Some good news, the United Nations’ Special Rapporteur on the Situation of Human Rights and Fundamental Freedoms of Indigenous Peoples, James Anaya identifies Aboriginal Affairs and Northern Development Canada’s (AANDC) unstated paternity policy as discriminatory.
In October 2013, the Special Rapporteur Professor Anaya visited Canada to research human rights violations with regards to the United Nations Declaration on the Rights of Indigenous Peoples.

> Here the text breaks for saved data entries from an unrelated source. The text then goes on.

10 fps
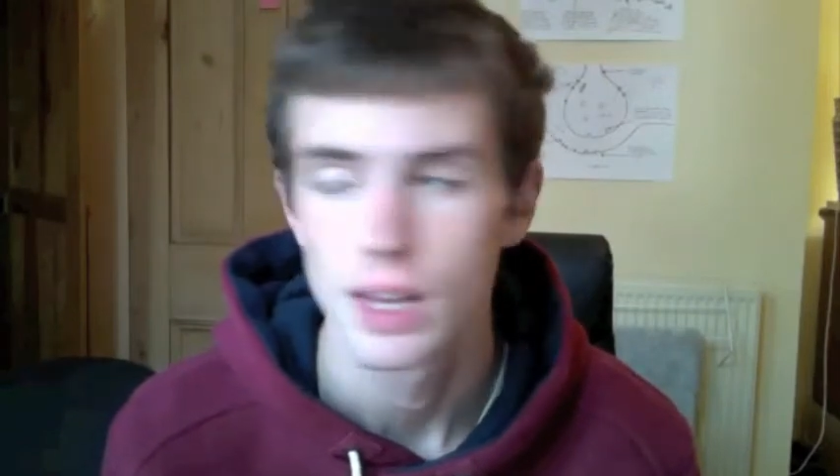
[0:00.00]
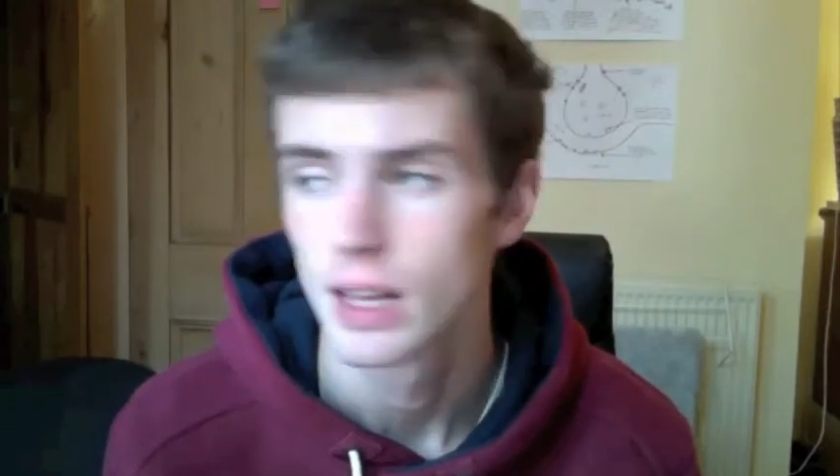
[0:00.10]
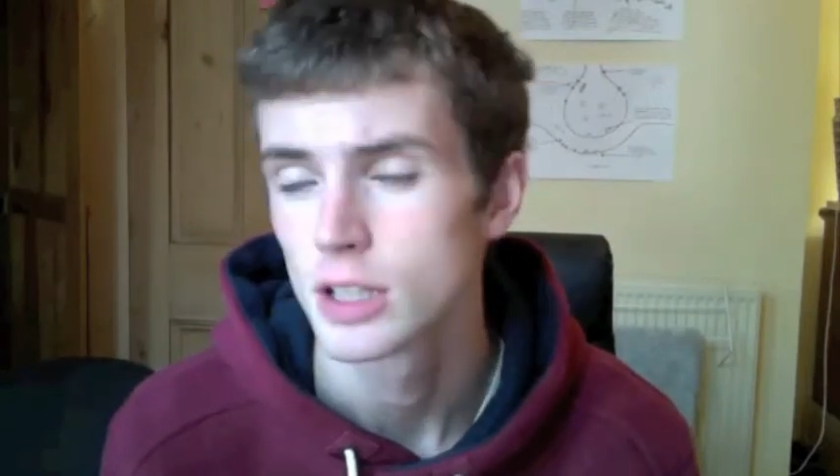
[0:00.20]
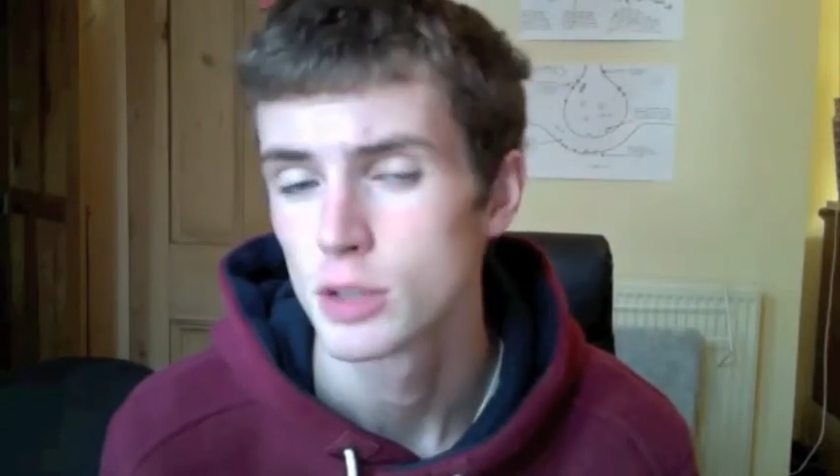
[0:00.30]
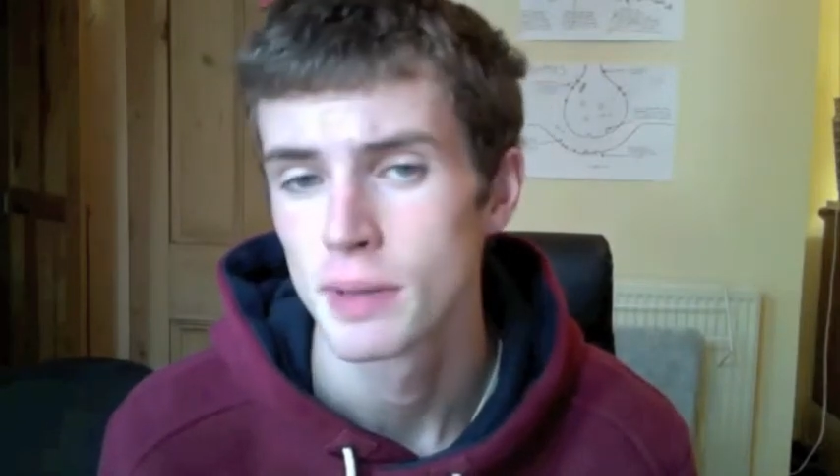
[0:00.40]

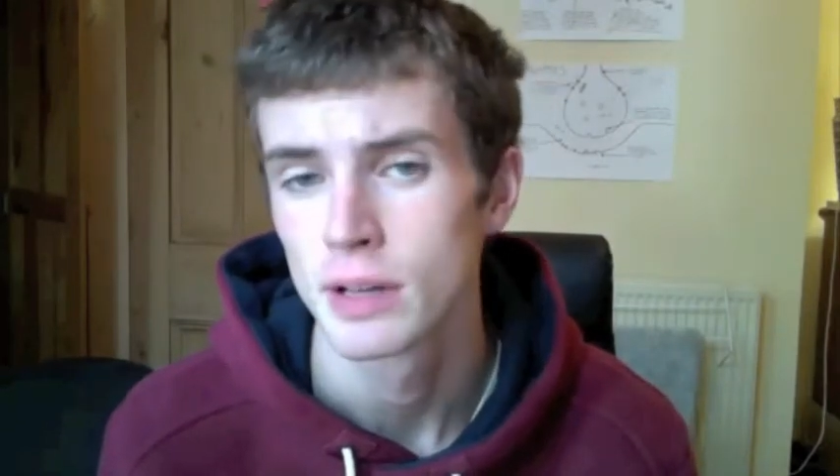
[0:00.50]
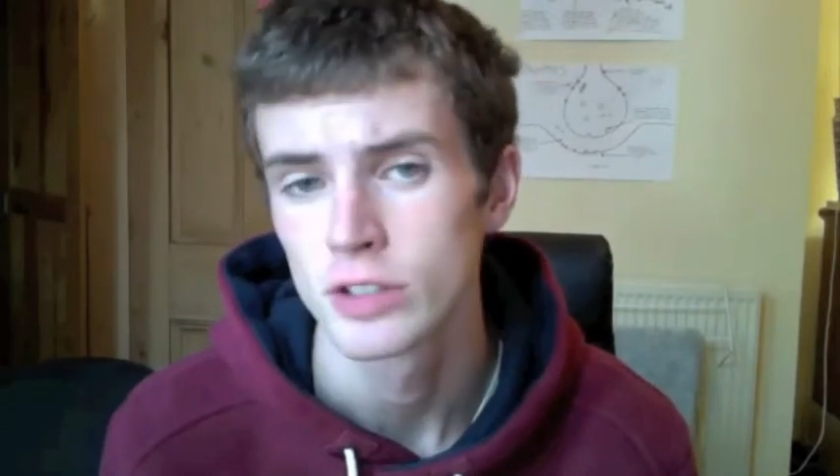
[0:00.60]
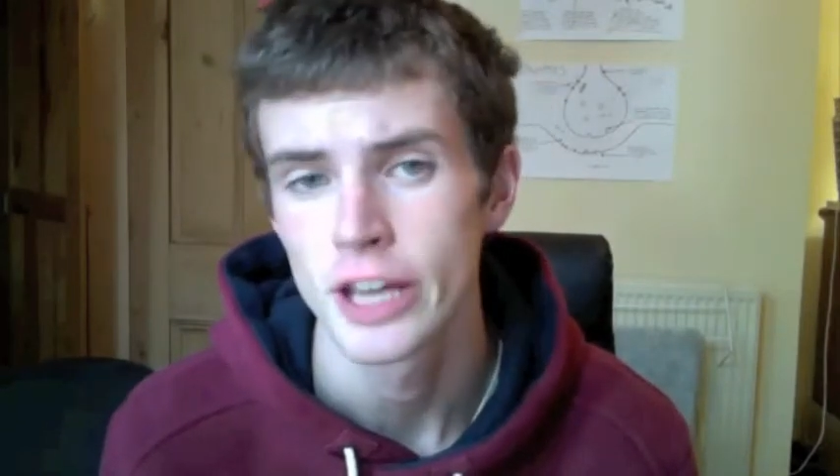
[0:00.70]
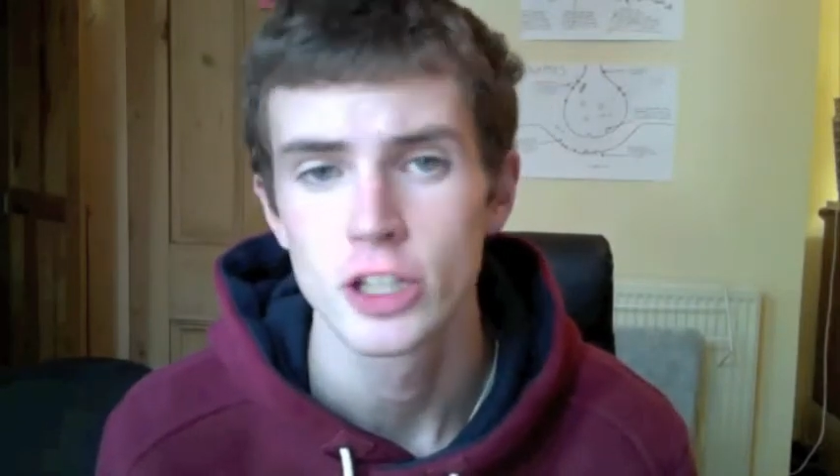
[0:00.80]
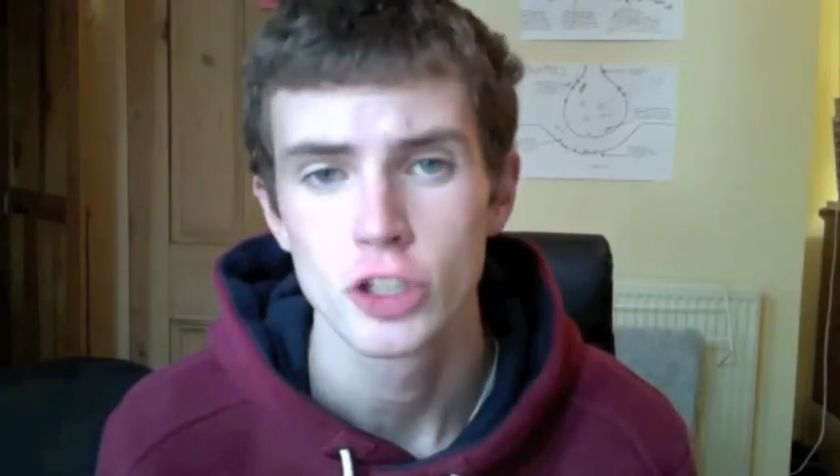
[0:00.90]
That's spelled
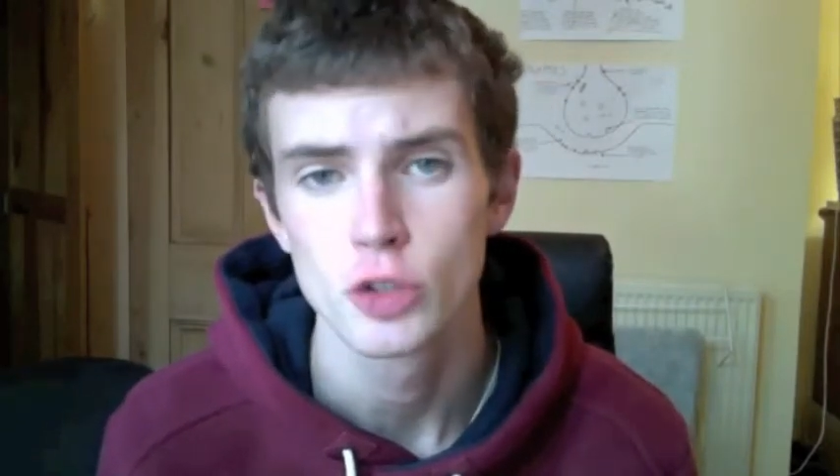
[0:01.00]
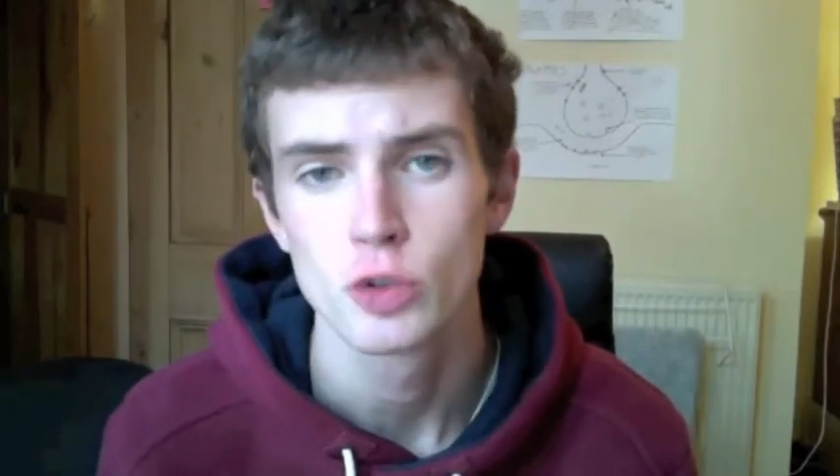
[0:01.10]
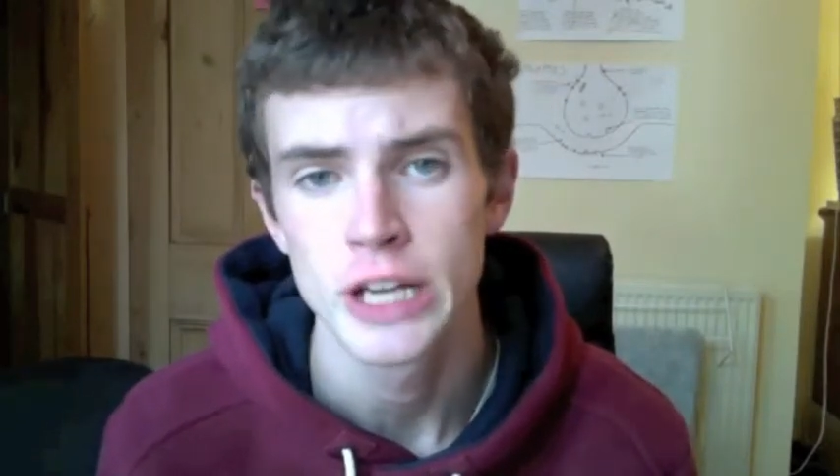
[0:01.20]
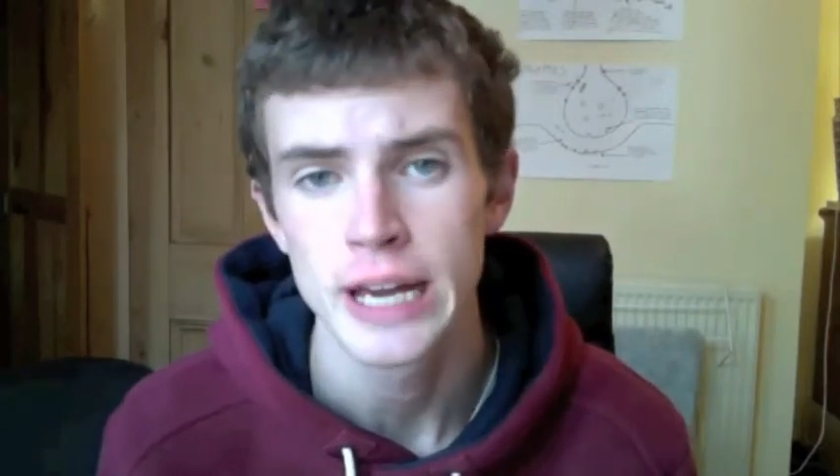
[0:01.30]
H U G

Many may remember that in January 2013, with the help of Jane Weeks and Cathy Henderson, I submitted a letter regarding unknown and unstated paternity and the Indian Act. This letter, and the submitted attachments, can be read or revisited here through my blog site. Click here
In May 2014, Professor Anaya published his report. In this report Anaya included comments on the continued sex discrimination in the Indian Act in regards to the matter of unknown and unstated paternity and the Indian Act. Here is a link to his complete report: Click here
Point 55 on page 16 states: “The enactment of the Gender Equity in Indian Registration Act remediated some of the ongoing discriminatory effects of historical provisions that revoked the Indian status of women – and all their descendants – who married non-status men, while granting status to non-aboriginal women - and their descendants - who married status Indians. Unfortunately, as acknowledged by the Senate Standing Committee on Human Rights, this legislation did “not deal with all sex discrimination stemming from the Indian Act”; some classes of people continue to be excluded from status on the basis of the historic discrimination against matrilineal descent. This two-parent rule is the context for another problematic policy regarding unstated paternity, which arises if the child is a product of violence, rape, or incest, cases in which the need to obtain proof of status from the father places the mother at risk. Under this policy, any father who is not identified in the birth registration of an infant is presumed not to be a registered Indian unless the mother provides sworn proof from the father or his family acknowledging paternity.”